Dataset entries:
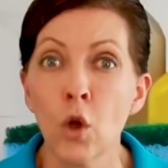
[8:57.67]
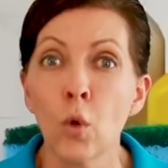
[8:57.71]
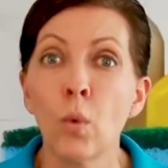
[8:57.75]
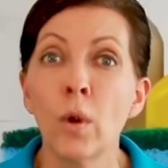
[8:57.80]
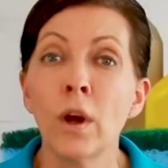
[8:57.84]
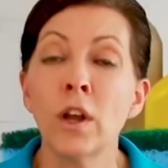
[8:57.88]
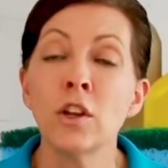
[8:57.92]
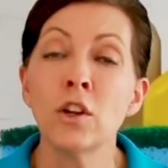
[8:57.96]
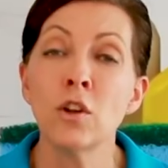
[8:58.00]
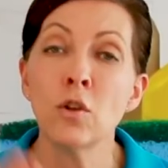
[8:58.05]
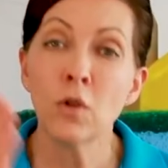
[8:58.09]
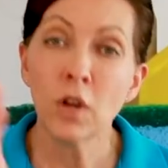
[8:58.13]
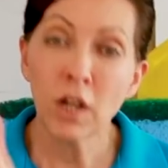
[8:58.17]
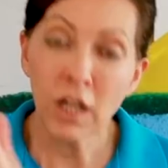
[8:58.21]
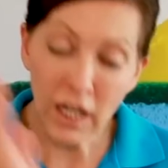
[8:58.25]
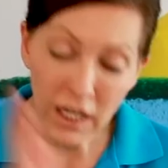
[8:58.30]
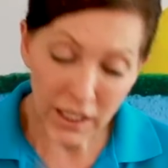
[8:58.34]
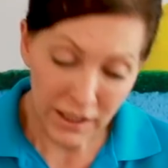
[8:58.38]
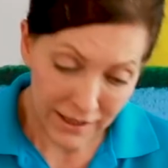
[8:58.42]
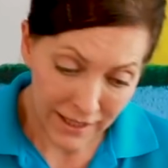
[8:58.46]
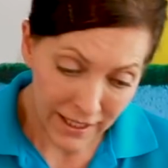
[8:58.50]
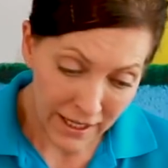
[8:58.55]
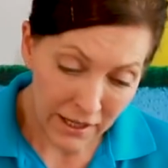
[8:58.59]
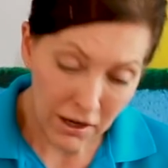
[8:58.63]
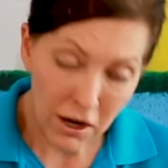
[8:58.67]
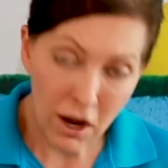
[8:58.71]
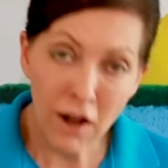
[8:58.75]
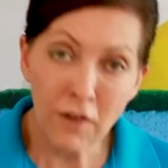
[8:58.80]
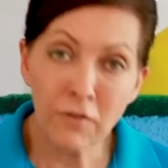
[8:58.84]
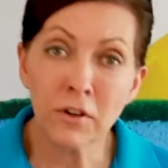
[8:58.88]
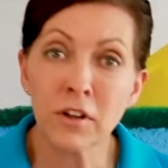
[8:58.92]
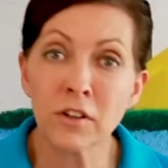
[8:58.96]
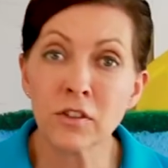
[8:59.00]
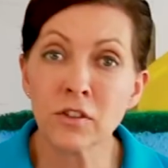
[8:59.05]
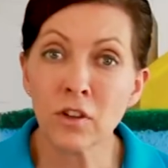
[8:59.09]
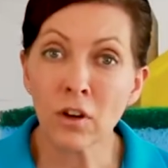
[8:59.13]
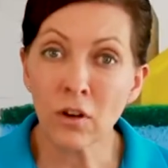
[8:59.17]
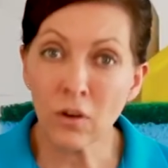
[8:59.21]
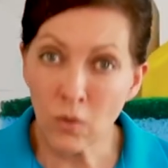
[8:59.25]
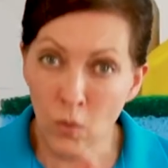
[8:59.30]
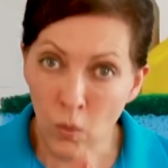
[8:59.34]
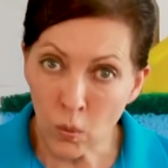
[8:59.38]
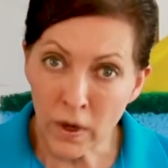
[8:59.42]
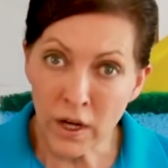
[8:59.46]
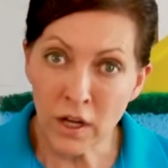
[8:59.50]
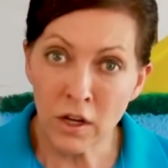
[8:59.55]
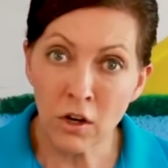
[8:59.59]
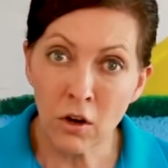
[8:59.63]
When you cut that off at a
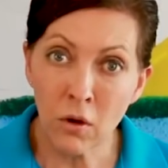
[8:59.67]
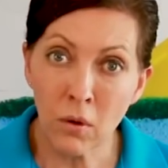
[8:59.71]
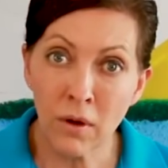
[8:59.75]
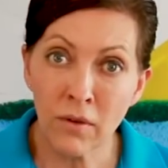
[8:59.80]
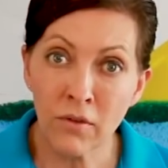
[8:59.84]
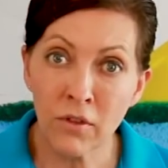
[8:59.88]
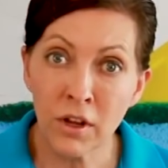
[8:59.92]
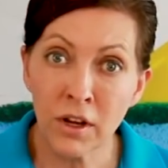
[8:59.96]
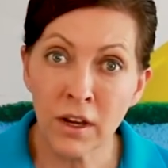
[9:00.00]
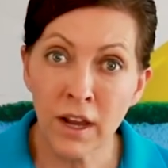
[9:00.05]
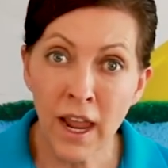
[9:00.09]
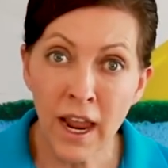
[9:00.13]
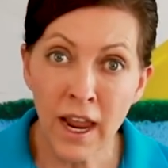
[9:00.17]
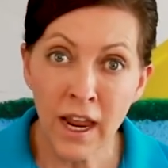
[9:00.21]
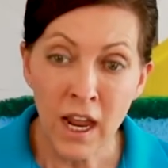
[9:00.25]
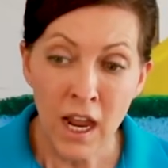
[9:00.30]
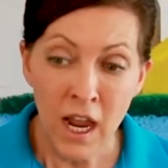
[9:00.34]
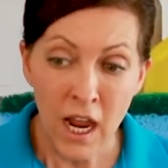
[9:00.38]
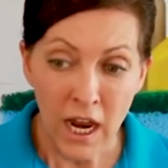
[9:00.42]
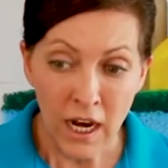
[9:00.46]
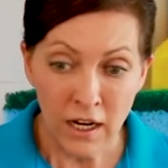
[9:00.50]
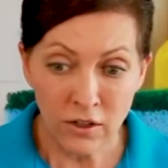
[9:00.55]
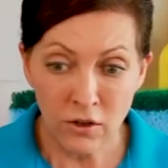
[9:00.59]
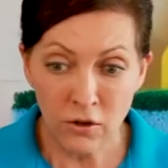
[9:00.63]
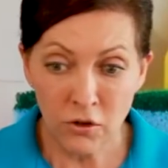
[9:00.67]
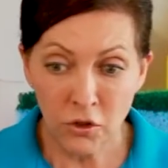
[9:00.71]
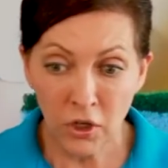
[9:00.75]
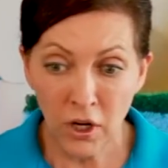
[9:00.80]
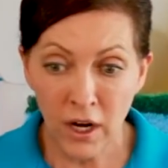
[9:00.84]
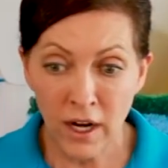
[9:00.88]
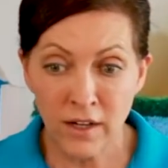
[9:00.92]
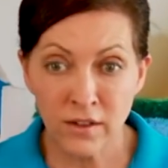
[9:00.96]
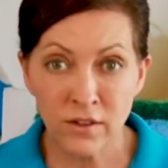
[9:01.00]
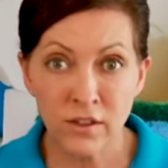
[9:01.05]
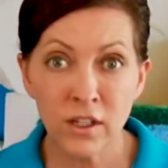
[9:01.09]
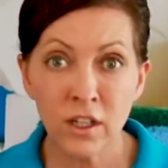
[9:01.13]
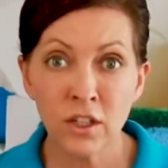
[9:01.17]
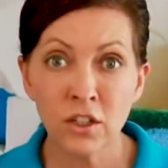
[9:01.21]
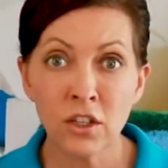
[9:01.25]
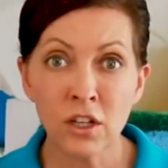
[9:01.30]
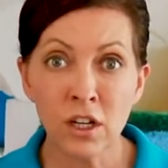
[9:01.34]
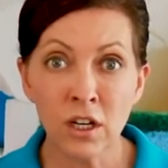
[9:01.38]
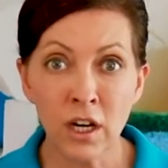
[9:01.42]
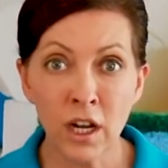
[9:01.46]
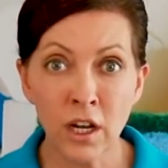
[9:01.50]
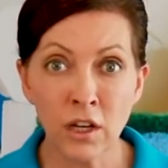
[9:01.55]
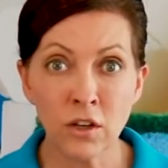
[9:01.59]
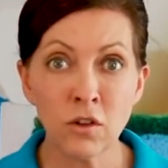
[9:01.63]
certain window of the day and you
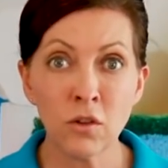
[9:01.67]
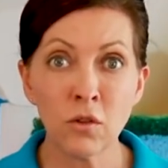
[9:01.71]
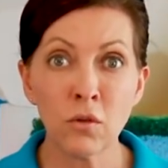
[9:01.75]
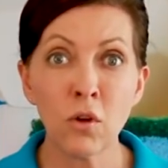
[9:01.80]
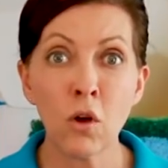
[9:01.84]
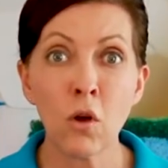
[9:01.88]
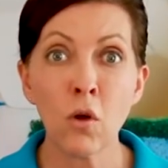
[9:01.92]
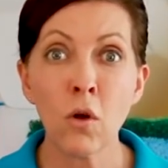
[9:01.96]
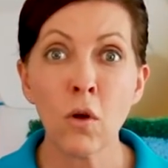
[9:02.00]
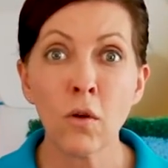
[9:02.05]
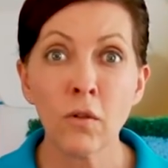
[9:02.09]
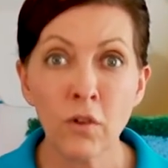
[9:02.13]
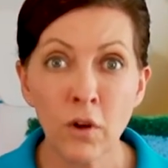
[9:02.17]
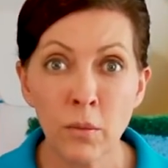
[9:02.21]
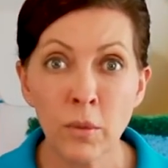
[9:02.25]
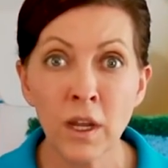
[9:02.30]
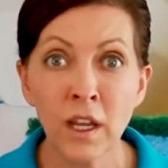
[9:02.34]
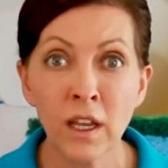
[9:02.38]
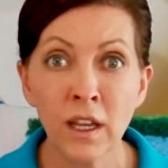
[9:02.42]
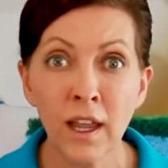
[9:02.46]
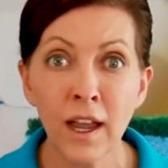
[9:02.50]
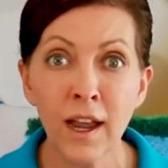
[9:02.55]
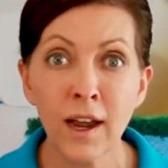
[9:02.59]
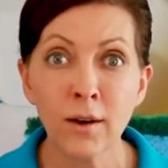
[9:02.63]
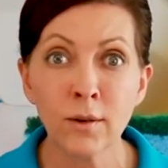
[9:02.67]
transition and you go over to being a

WORK ORDER: Please transcribe each entry exactly, but skip any picture it holds.

WRITTEN RESPONSE:
[8:57.67]
[8:57.71]
[8:57.75]
[8:57.80]
[8:57.84]
[8:57.88]
[8:57.92]
[8:57.96]
[8:58.00]
[8:58.05]
[8:58.09]
[8:58.13]
[8:58.17]
[8:58.21]
[8:58.25]
[8:58.30]
[8:58.34]
[8:58.38]
[8:58.42]
[8:58.46]
[8:58.50]
[8:58.55]
[8:58.59]
[8:58.63]
[8:58.67]
[8:58.71]
[8:58.75]
[8:58.80]
[8:58.84]
[8:58.88]
[8:58.92]
[8:58.96]
[8:59.00]
[8:59.05]
[8:59.09]
[8:59.13]
[8:59.17]
[8:59.21]
[8:59.25]
[8:59.30]
[8:59.34]
[8:59.38]
[8:59.42]
[8:59.46]
[8:59.50]
[8:59.55]
[8:59.59]
[8:59.63]
When you cut that off at a
[8:59.67]
[8:59.71]
[8:59.75]
[8:59.80]
[8:59.84]
[8:59.88]
[8:59.92]
[8:59.96]
[9:00.00]
[9:00.05]
[9:00.09]
[9:00.13]
[9:00.17]
[9:00.21]
[9:00.25]
[9:00.30]
[9:00.34]
[9:00.38]
[9:00.42]
[9:00.46]
[9:00.50]
[9:00.55]
[9:00.59]
[9:00.63]
[9:00.67]
[9:00.71]
[9:00.75]
[9:00.80]
[9:00.84]
[9:00.88]
[9:00.92]
[9:00.96]
[9:01.00]
[9:01.05]
[9:01.09]
[9:01.13]
[9:01.17]
[9:01.21]
[9:01.25]
[9:01.30]
[9:01.34]
[9:01.38]
[9:01.42]
[9:01.46]
[9:01.50]
[9:01.55]
[9:01.59]
[9:01.63]
certain window of the day and you
[9:01.67]
[9:01.71]
[9:01.75]
[9:01.80]
[9:01.84]
[9:01.88]
[9:01.92]
[9:01.96]
[9:02.00]
[9:02.05]
[9:02.09]
[9:02.13]
[9:02.17]
[9:02.21]
[9:02.25]
[9:02.30]
[9:02.34]
[9:02.38]
[9:02.42]
[9:02.46]
[9:02.50]
[9:02.55]
[9:02.59]
[9:02.63]
[9:02.67]
transition and you go over to being a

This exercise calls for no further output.